Something I pride myself on is realistic dialogue. I hope that when I write, my characters sound the way that people really sound. One trick I’ve found helps that, and really helped in PLANETSIDE, is letting characters have their say. I fully understand that I might sound like I’m a sausage short of a Grand Slam breakfast here, but hear me out. You can’t force it. If you go into a scene with the dialogue already done, it can come out stilted—forced—because it doesn’t fit. If you go into the scene knowing the character and let them react according to their personality as the scene develops, it reads as natural.

One place this had a big impact on PLANETSIDE is in chapter 7. My main character, Carl Butler, is a grizzled old war veteran, and in this scene he was visiting the commander of the hospital, Doctor (Colonel) Mary Elliot. The way I initially conceived the scene, Butler was going to go in, pull some macho bullshit and get a key piece of information he needed to continue his investigation. A funny thing happened when I put those two characters in a room, though. Elliot wasn’t having his nonsense. She’s a woman who rose to a high rank in a challenging field, and when Butler pushed, she pushed back. The scene ended with Butler not getting his information, and being thrown out. More importantly, though, Elliot, who I thought was a bit player, announced herself as a bigger factor in the story. The story got better because of it.

FIND EARLY READERS THAT YOU TRUST

I use a lot of readers. Some of them are beta readers, some of them are critique partners. Some of them read for me every time I write, some are one time readers. I make a point of trying to have readers with a lot of different backgrounds and viewpoints. I try to get a mix of men and women, experienced and less experienced writers, along with other areas of diversity. I love them all. I’m good at taking criticism of my work. Every time someone says something, it makes me think. I always take it as ‘how can I use this to make my book better?’ The answer might be that I can’t, and I might discard the note. A lot of times, I can.

One specific note about PLANETSIDE that had a major impact was when an early reader, a woman, mentioned that most of my characters were men. I looked at it, and she was right. About eighty percent of the speaking parts were male, and there was no great reason for that. In the next rewrite, I changed the gender of three characters. In two cases, it had very little impact on the story, but the other one changed things a lot. When you read the book (because you’re going to read the book, right? Right? Please?) you’ll meet an important character named Lex Alenda. Originally she was a dude. The thing is, as a male, she wasn’t a good character. The male version served as a foil for Butler, somebody to make plot things work, but he had no heart.

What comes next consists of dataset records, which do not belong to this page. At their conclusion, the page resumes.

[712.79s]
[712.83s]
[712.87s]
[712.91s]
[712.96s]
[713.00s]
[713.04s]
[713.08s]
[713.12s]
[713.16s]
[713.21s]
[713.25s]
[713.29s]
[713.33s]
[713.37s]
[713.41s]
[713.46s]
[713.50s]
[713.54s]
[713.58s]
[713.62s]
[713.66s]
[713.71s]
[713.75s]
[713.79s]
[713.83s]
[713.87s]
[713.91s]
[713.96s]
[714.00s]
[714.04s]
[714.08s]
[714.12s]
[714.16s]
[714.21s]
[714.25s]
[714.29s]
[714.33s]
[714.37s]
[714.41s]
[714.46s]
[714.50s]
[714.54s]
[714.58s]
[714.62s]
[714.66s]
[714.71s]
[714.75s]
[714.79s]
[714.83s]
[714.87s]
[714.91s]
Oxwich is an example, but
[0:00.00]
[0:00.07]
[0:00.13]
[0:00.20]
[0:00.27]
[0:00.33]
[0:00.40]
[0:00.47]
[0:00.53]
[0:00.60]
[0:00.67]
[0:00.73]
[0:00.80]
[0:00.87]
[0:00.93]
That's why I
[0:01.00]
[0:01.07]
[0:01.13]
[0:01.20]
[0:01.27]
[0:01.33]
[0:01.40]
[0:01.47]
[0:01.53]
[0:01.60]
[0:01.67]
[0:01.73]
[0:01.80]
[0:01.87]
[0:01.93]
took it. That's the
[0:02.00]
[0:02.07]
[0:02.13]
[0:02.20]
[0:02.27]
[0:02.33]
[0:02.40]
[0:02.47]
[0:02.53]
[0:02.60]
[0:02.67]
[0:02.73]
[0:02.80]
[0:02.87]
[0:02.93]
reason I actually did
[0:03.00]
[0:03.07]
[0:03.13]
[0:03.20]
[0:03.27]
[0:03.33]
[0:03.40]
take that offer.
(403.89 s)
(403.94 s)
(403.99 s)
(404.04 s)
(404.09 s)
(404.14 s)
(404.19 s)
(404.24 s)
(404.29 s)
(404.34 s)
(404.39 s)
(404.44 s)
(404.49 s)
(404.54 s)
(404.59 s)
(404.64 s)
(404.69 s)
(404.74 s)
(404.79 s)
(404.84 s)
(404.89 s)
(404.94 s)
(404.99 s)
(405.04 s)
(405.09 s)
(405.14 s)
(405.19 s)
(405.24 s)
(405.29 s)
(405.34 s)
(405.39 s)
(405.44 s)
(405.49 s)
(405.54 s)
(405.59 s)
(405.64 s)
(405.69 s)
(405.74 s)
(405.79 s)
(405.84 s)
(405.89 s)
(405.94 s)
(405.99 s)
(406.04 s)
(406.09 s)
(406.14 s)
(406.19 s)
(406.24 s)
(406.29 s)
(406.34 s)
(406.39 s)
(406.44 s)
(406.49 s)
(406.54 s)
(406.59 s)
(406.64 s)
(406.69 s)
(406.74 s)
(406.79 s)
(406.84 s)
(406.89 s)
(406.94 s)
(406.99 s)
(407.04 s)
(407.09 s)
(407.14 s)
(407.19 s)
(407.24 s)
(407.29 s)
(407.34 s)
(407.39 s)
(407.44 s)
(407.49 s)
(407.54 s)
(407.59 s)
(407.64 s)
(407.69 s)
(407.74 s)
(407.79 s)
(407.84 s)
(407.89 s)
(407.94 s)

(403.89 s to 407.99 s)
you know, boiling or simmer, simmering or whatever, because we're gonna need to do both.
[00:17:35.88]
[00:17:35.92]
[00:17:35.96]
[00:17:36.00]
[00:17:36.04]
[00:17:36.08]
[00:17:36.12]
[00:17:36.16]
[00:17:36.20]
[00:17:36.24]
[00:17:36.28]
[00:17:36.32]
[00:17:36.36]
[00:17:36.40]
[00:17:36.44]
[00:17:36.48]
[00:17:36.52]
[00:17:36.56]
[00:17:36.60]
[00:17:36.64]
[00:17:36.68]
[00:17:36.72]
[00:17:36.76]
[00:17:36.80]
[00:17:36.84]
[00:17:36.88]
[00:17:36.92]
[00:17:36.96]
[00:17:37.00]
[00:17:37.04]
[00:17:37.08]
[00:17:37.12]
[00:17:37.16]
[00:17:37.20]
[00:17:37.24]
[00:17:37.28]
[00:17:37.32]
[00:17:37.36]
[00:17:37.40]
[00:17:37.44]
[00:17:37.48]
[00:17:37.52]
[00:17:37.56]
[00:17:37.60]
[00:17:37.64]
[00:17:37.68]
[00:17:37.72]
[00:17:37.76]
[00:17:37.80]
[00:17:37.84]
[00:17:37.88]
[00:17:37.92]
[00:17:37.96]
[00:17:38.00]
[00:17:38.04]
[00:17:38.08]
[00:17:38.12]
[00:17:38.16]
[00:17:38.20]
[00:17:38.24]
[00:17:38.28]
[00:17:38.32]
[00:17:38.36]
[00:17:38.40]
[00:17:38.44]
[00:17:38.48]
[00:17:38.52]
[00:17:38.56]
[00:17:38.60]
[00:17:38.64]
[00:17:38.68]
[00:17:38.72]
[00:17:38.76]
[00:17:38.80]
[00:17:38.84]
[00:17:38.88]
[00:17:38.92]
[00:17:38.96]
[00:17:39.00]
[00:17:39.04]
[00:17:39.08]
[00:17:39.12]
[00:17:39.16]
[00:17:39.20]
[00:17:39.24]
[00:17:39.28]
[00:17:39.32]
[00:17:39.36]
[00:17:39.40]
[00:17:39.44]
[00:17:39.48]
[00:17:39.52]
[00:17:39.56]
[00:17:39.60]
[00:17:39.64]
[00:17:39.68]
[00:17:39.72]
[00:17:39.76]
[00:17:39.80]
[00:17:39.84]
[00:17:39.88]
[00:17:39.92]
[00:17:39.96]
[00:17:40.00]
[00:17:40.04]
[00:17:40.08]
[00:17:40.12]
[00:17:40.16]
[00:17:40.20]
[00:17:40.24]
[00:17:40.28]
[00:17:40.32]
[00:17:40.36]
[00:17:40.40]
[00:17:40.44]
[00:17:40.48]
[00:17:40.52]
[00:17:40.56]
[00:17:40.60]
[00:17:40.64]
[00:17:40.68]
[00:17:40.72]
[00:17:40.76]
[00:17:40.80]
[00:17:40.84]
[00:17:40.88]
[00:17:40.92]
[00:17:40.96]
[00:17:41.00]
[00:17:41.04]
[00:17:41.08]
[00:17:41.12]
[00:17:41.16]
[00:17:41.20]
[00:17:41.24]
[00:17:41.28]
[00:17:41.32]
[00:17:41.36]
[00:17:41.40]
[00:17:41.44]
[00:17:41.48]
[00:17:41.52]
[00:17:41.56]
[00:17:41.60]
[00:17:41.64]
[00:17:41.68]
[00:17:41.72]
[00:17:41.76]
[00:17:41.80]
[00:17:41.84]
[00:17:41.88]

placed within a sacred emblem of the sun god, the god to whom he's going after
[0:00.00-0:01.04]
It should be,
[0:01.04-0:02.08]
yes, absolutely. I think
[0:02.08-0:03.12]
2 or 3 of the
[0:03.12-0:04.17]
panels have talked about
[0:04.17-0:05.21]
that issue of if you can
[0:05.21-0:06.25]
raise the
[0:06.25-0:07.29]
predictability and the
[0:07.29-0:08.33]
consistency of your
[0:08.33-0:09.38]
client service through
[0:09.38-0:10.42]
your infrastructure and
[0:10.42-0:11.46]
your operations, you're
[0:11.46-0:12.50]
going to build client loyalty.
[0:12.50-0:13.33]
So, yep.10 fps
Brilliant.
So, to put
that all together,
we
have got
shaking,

The current Alenda is one of the most important secondary characters, and her relationship to the protagonist adds a ton of depth not only to the story, but to his character as well. If I hadn’t made that change, I never would have figured that out, and the story would have been weaker for it.

* * *

Michael Mammay is a retired army officer and a graduate of the United States Military Academy. He has a masters degree in military history, and he is a veteran of Desert Storm, Somalia, and the wars in Iraq and Afghanistan. He lives with his family in Georgia, where he teaches English to high school boys, which is at least as challenging as combat.